Collected data
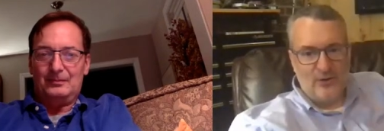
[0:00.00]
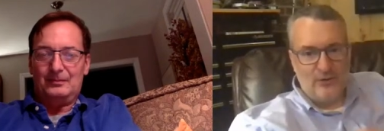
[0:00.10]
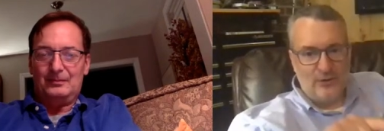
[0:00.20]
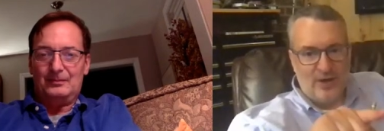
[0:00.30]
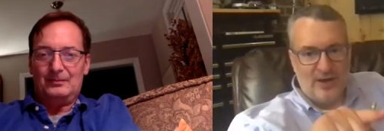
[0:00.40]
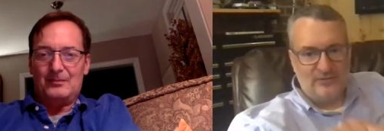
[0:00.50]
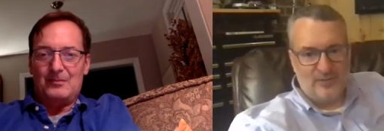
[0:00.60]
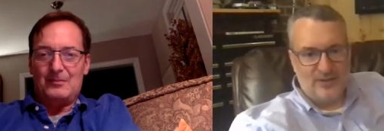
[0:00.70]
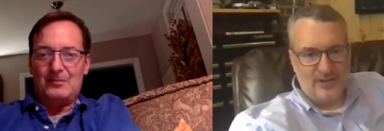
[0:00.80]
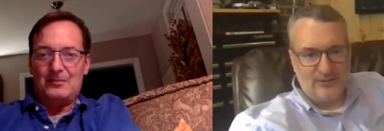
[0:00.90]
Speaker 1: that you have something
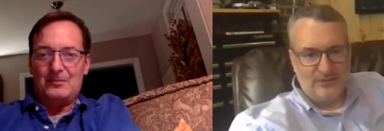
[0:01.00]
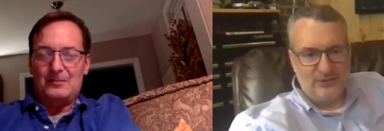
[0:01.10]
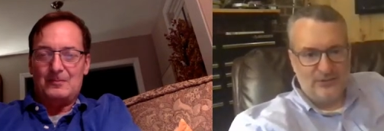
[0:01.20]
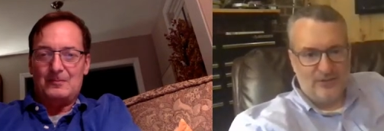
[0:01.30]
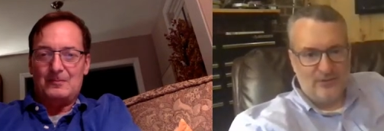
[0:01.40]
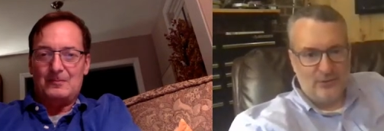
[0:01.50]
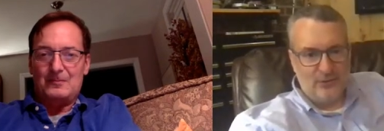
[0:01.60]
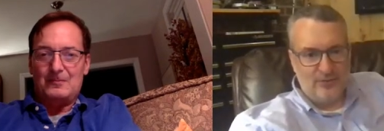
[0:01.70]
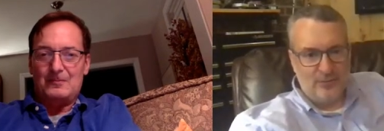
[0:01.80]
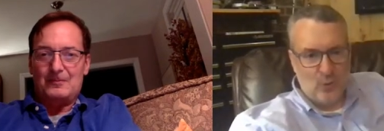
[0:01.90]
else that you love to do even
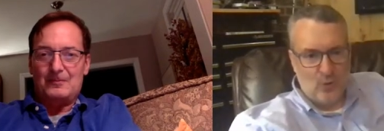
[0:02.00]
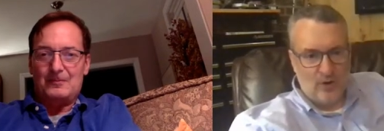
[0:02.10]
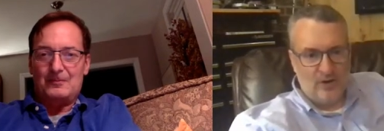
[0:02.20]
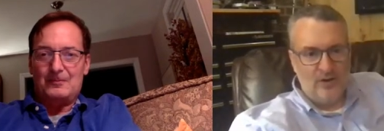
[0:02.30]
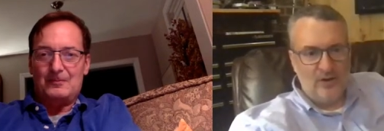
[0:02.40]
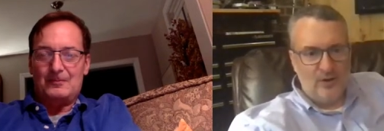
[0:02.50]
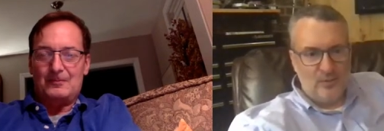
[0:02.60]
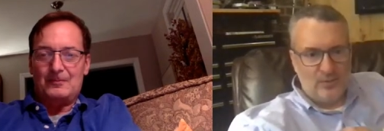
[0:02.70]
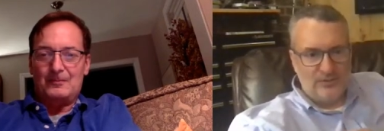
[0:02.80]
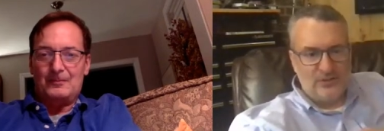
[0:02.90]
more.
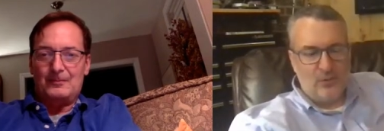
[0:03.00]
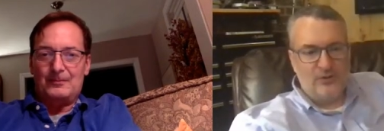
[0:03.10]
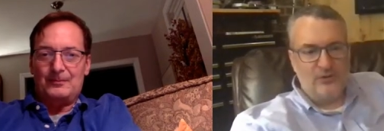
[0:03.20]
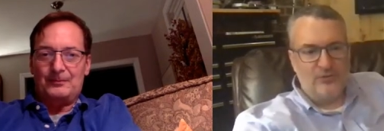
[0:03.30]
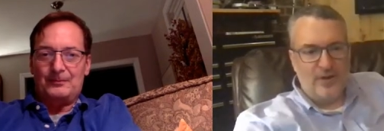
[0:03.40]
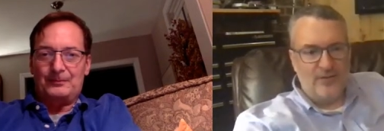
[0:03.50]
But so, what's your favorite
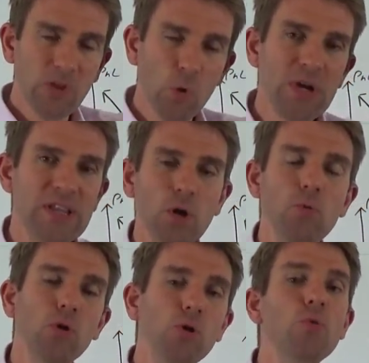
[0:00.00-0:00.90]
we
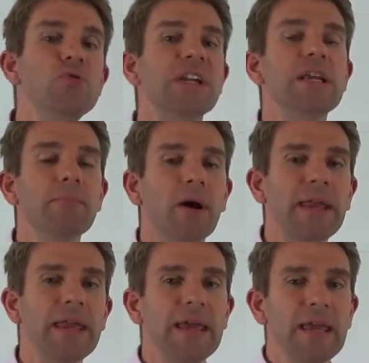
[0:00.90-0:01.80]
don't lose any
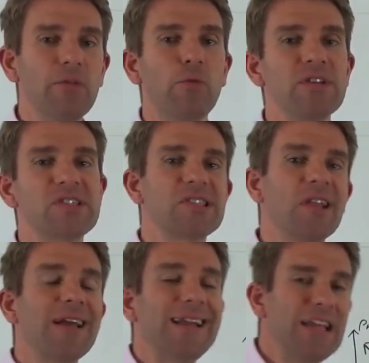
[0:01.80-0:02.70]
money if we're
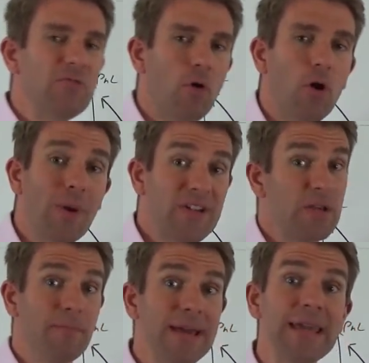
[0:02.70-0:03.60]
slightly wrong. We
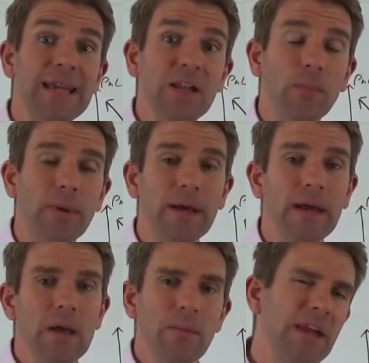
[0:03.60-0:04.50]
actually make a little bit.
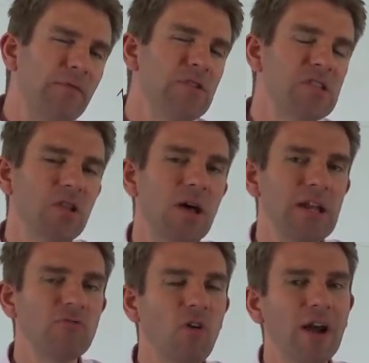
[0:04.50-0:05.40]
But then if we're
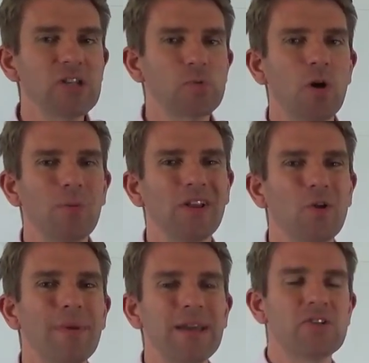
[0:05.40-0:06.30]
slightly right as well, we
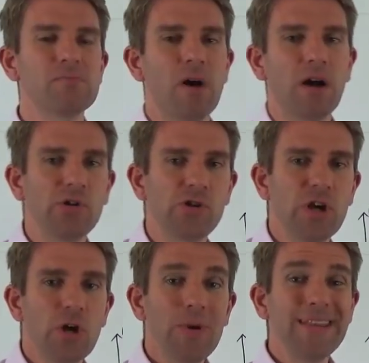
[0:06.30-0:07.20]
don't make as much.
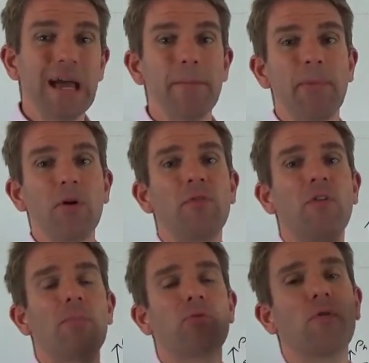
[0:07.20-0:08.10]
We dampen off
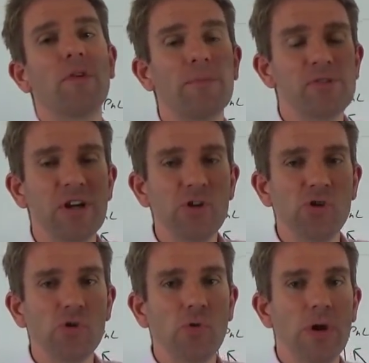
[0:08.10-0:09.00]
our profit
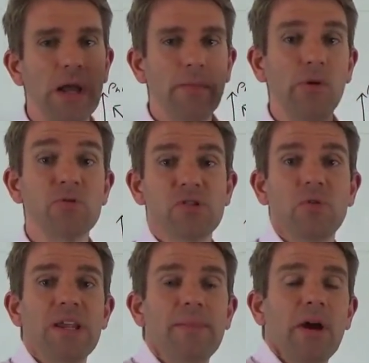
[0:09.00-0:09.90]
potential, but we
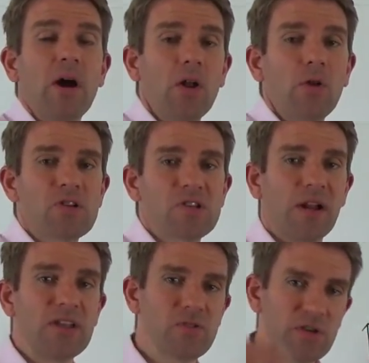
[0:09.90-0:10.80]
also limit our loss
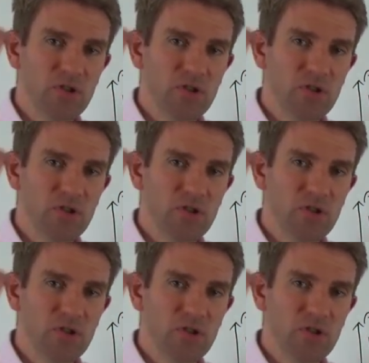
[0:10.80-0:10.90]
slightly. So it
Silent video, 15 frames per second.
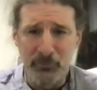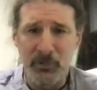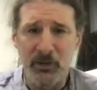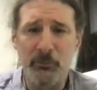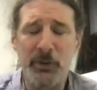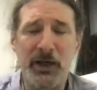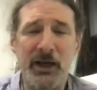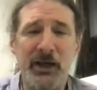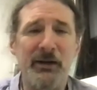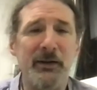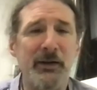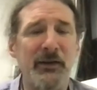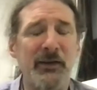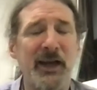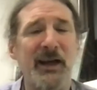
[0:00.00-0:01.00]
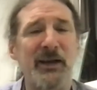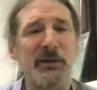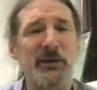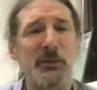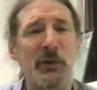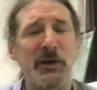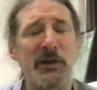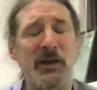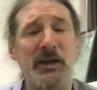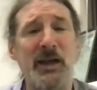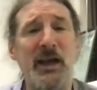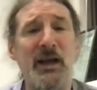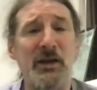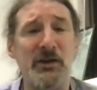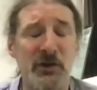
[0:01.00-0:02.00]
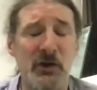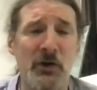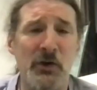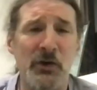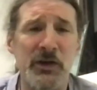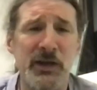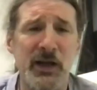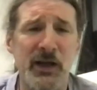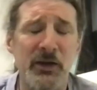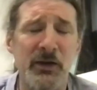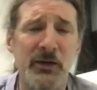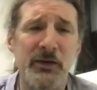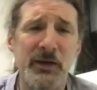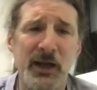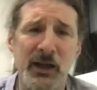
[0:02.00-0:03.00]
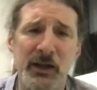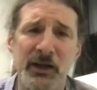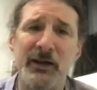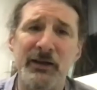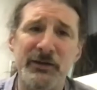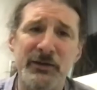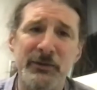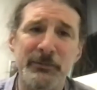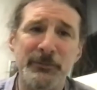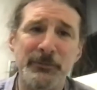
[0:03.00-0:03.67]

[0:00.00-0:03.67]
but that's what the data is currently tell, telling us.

Exercise objective: Output the records exactly. Drop the images.

Written solution:
[0:00.00]
[0:00.10]
[0:00.20]
[0:00.30]
[0:00.40]
[0:00.50]
[0:00.60]
[0:00.70]
[0:00.80]
[0:00.90]
Speaker 1: that you have something
[0:01.00]
[0:01.10]
[0:01.20]
[0:01.30]
[0:01.40]
[0:01.50]
[0:01.60]
[0:01.70]
[0:01.80]
[0:01.90]
else that you love to do even
[0:02.00]
[0:02.10]
[0:02.20]
[0:02.30]
[0:02.40]
[0:02.50]
[0:02.60]
[0:02.70]
[0:02.80]
[0:02.90]
more.
[0:03.00]
[0:03.10]
[0:03.20]
[0:03.30]
[0:03.40]
[0:03.50]
But so, what's your favorite
[0:00.00-0:00.90]
we
[0:00.90-0:01.80]
don't lose any
[0:01.80-0:02.70]
money if we're
[0:02.70-0:03.60]
slightly wrong. We
[0:03.60-0:04.50]
actually make a little bit.
[0:04.50-0:05.40]
But then if we're
[0:05.40-0:06.30]
slightly right as well, we
[0:06.30-0:07.20]
don't make as much.
[0:07.20-0:08.10]
We dampen off
[0:08.10-0:09.00]
our profit
[0:09.00-0:09.90]
potential, but we
[0:09.90-0:10.80]
also limit our loss
[0:10.80-0:10.90]
slightly. So it
Silent video, 15 frames per second.
[0:00.00-0:01.00]
[0:01.00-0:02.00]
[0:02.00-0:03.00]
[0:03.00-0:03.67]

[0:00.00-0:03.67]
but that's what the data is currently tell, telling us.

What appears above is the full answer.